Am Freitag, den 20. Februar 2025, wurde die Berufsfeuerwehr Augsburg zu einem ungewöhnlichen Einsatz gerufen. Ein junger, noch flauschiger Greifvogel war aus seinem Nest gestürzt und auf dem Boden gelandet.
„Schorre“, wie die Feuerwehr den kleinen Federball kurzerhand taufte, hatte noch kaum Federn und schwache Beinchen, sodass er alleine nicht überlebensfähig war.

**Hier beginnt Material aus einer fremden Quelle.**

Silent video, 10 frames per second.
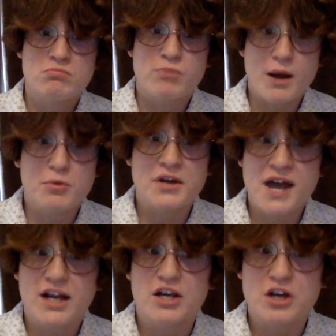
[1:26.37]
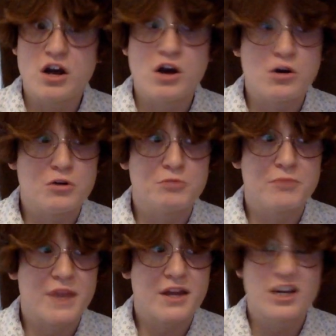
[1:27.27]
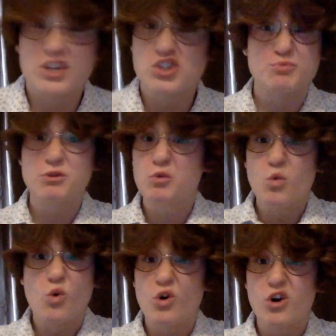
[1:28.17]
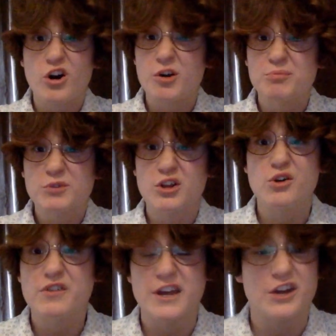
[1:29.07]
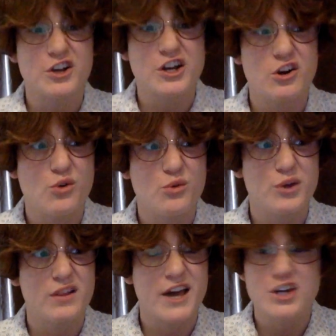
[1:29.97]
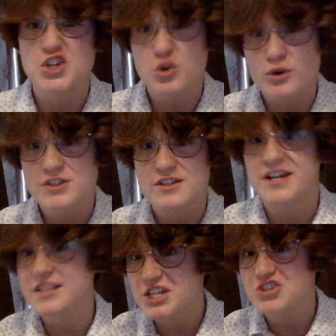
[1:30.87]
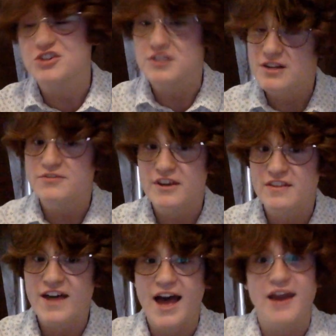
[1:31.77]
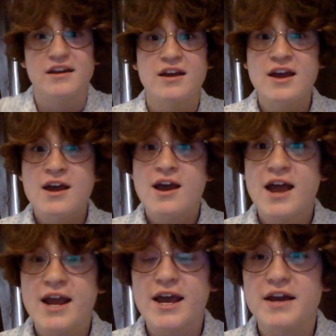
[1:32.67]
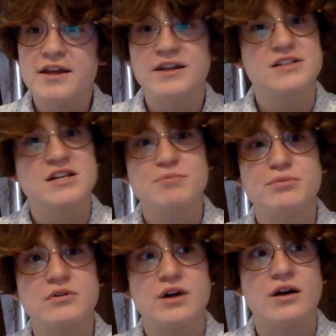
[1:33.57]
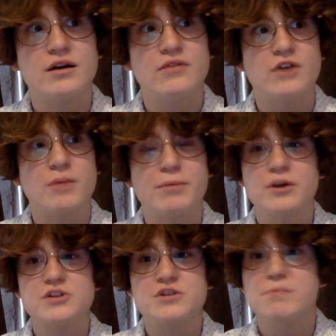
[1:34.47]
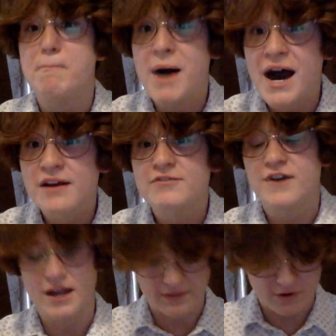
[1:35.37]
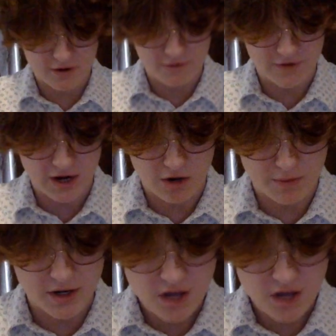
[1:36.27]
probably not going to own many super warm clothing. You're going to own a lot of shorts, a lot of t-shirts, stuff like that. And an example of a person modifying their environment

Erstversorgung durch die Feuerwehr
Nachdem der kleine Vogel am Klausenberg gefunden wurde, kümmerten sich die Feuerwehrleute um ihn und brachten ihn zum Tierarzt, wo er nun aufgepäppelt wird. „Schorre“ war noch so jung, dass sich nicht einmal sicher sagen ließ, ob es sich um ein Männchen oder Weibchen handelte: „Keine Ahnung, ob der Schorre aufgrund der schönen blauen Augen nicht eine Gabriella Greifvogel war…“, kommentierte die Feuerwehr mit einem Augenzwinkern.

Hoffnung auf baldige Rückkehr in die Natur
Mit der richtigen Pflege wird sich „Schorre“ hoffentlich schnell erholen und bald wieder in die Freiheit entlassen werden. Ein herzlicher Dank gilt den aufmerksamen Rettern der Berufsfeuerwehr, die sich nicht nur um Menschen, sondern auch um Tiere in Not kümmern.